Suppose we have the ages of a group of people:
ages = [20, 22, 25, 27, 21, 23, 37, 31, 61, 45, 41, 32, 101]
If we want to discretize this list into “18 to 25”, “25 to 35”, “35 to 60”, and “60 and above”, we can use the cut function:

bins = [18, 25, 35, 60, 100]
cats = pd.cut(ages, bins)
cats
output:
[(18, 25], (18, 25], (18, 25], (25, 35], (18, 25], ..., (60, 100], (35, 60], (35, 60], (25, 35], NaN]
Length: 13
Categories (4, interval[int64]): [(18, 25] < (25, 35] < (35, 60] < (60, 100]]

The first list shows which bin each age falls into.
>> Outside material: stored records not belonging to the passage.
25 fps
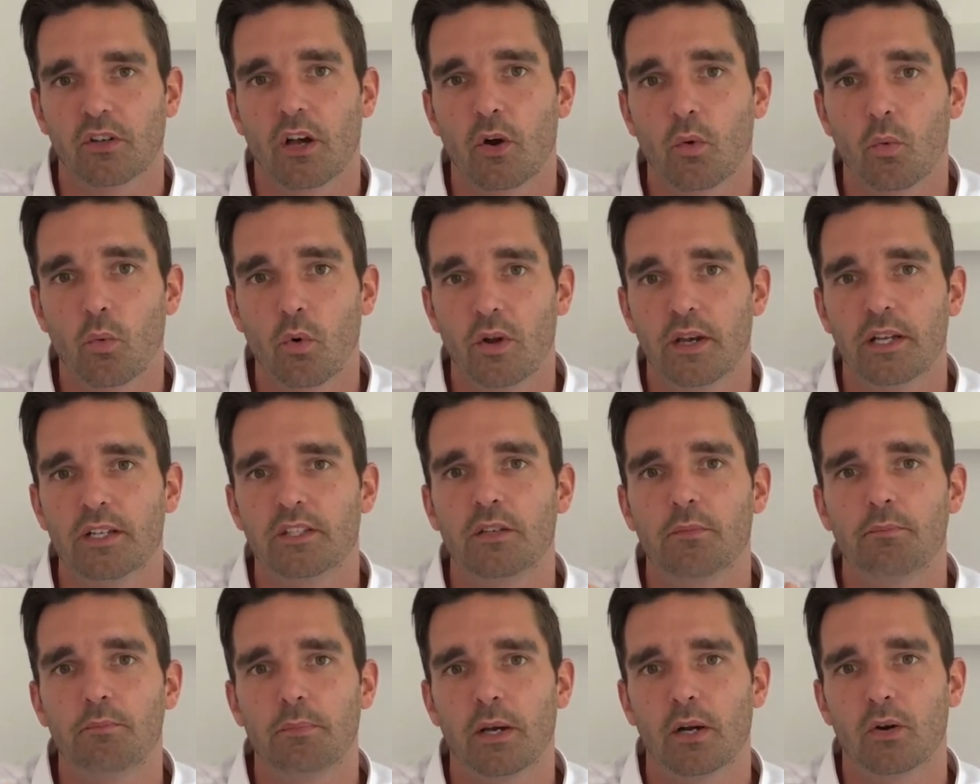I wanted
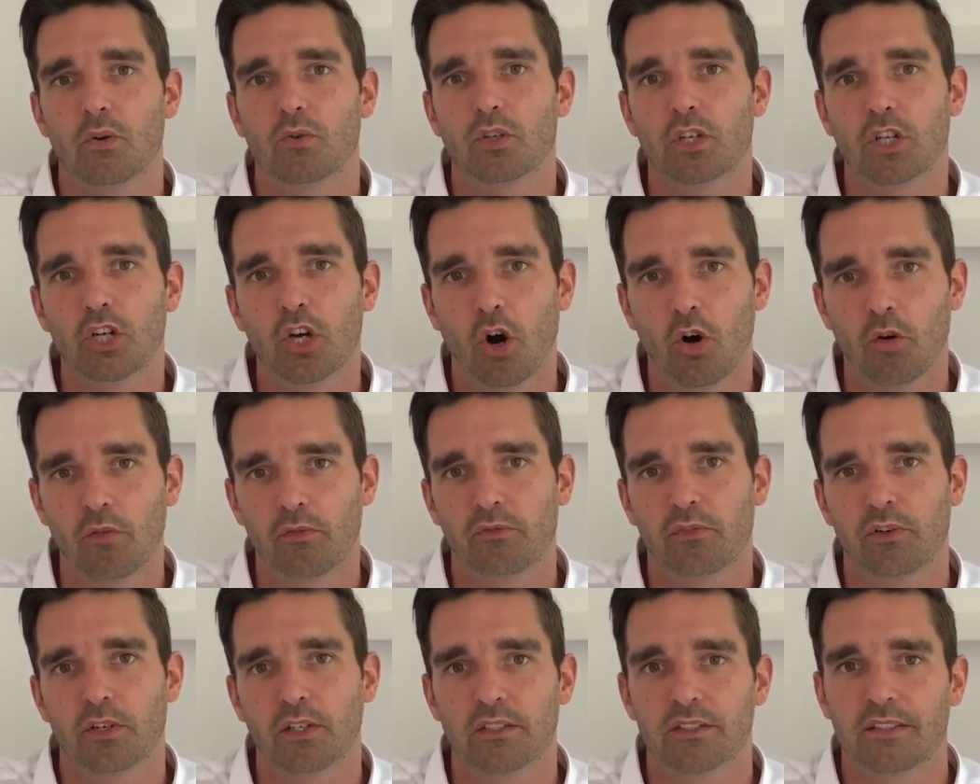to build
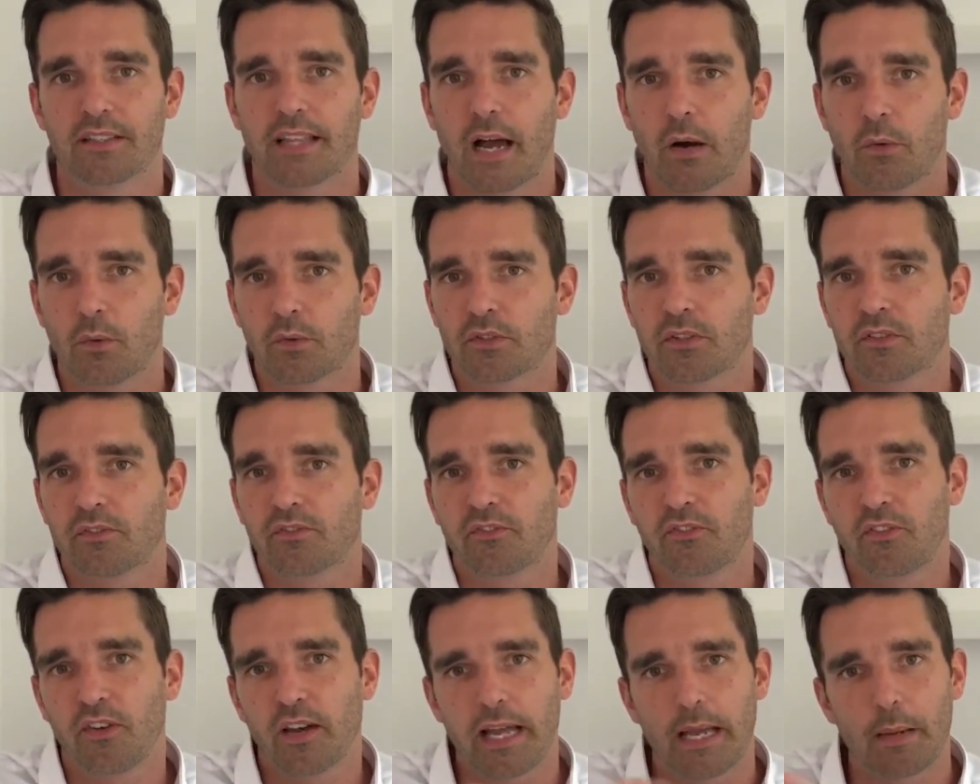confidence. That was the
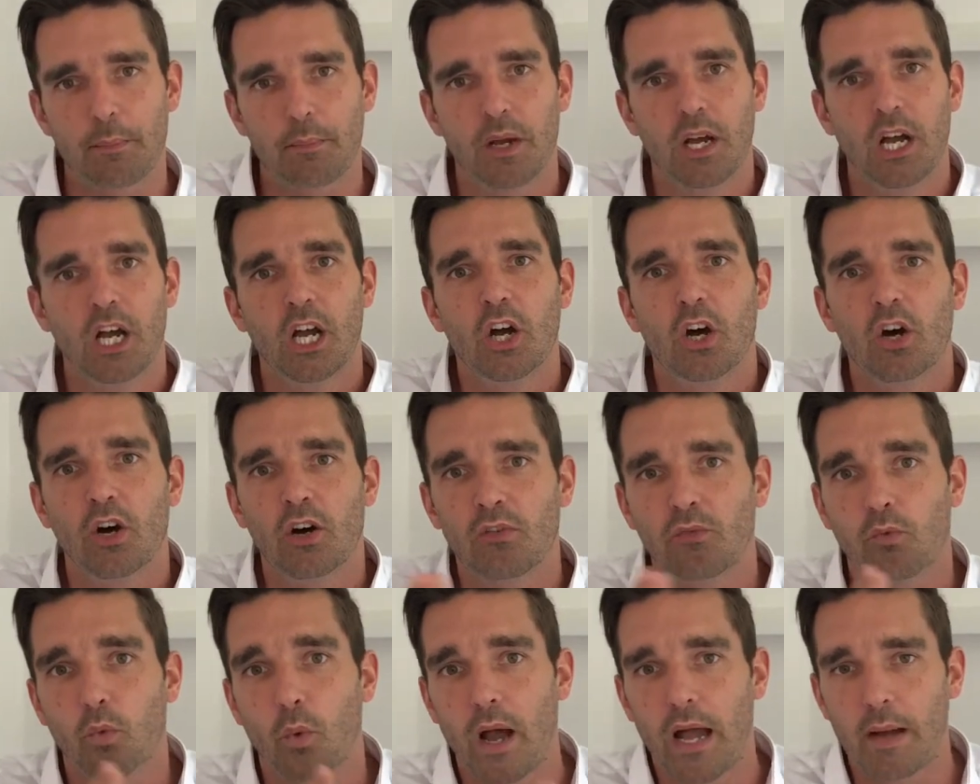flip
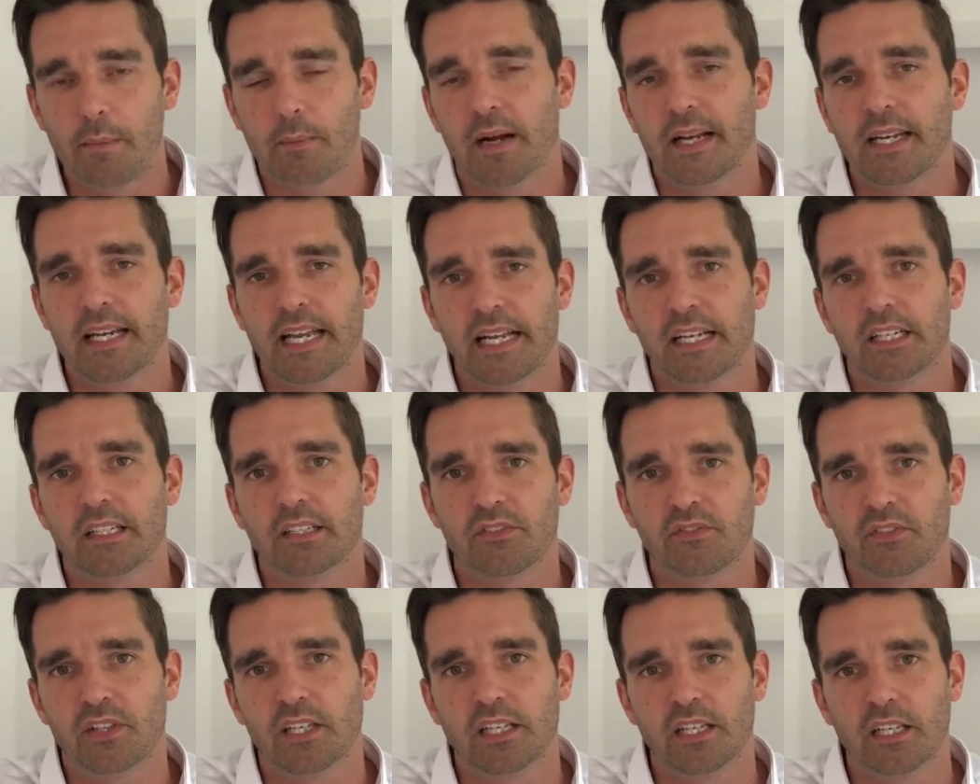of where my
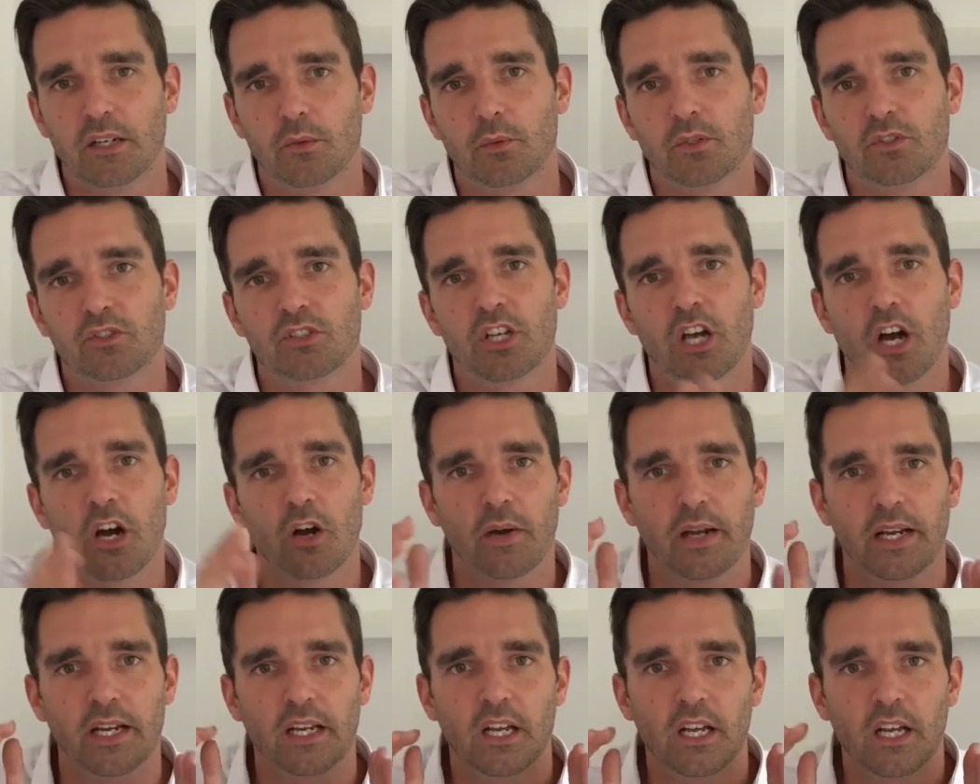negative thinking was
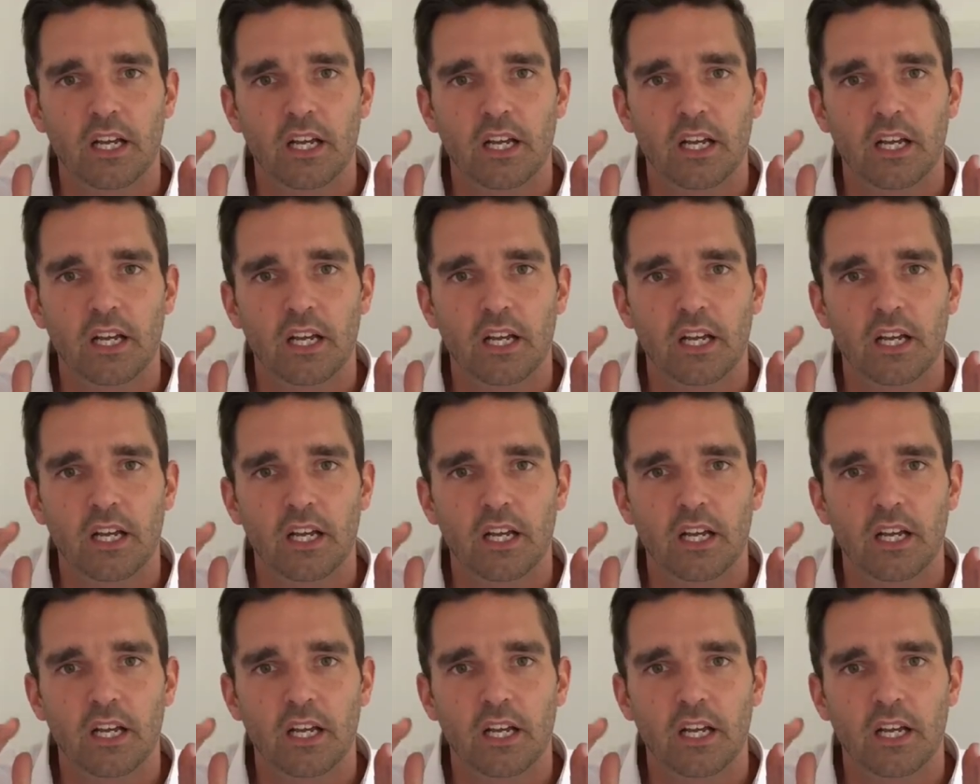going.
Values outside the bins become NaN. cats has two attributes:

cats.labels
output:
array([ 0,  0,  0,  1,  0,  0,  2,  1,  3,  2,  2,  1, -1], dtype=int8)

We can also assign labels to each range, for example:

group_names = ['Youth', 'YoungAdult', 'MiddleAged', 'Senior']
pd.cut(ages, bins, labels=group_names)
output:
[Youth, Youth, Youth, YoungAdult, Youth, ..., Senior, MiddleAged, MiddleAged, YoungAdult, NaN]
Length: 13
Categories (4, object): [MiddleAged < Senior < YoungAdult < Youth]
data = np.random.randn(1000) # Gaussian distribution
cats = pd.qcut(data, 4) # Bin by quartiles; you can also pass [0, .25, .5, .75, 1.]
cats
output:
[(0.624, 3.928], (-0.691, -0.0144], (-0.691, -0.0144], (-0.0144, 0.624], (0.624, 3.928], ..., (-0.0144, 0.624], (-0.0144, 0.624], [-2.949, -0.691], (-0.0144, 0.624], (0.624, 3.928]] Length: 1000 Categories (4, object): [[-2.949, -0.691] < (-0.691, -0.0144] < (-0.0144, 0.624] < (0.624, 3.928]]
pd.value_counts(cats) # Count the number of values in each bin
output:
(0.624, 3.928]       250 
(-0.0144, 0.624]     250 
(-0.691, -0.0144]    250 
[-2.949, -0.691]     250 
dtype: int64

You’ll notice that qcut distributes all values evenly. If you don’t want quartiles, you can pass your own list — any values between 0 and 1 will work, for example [0, 0.1, 0.5, 0.9, 1.].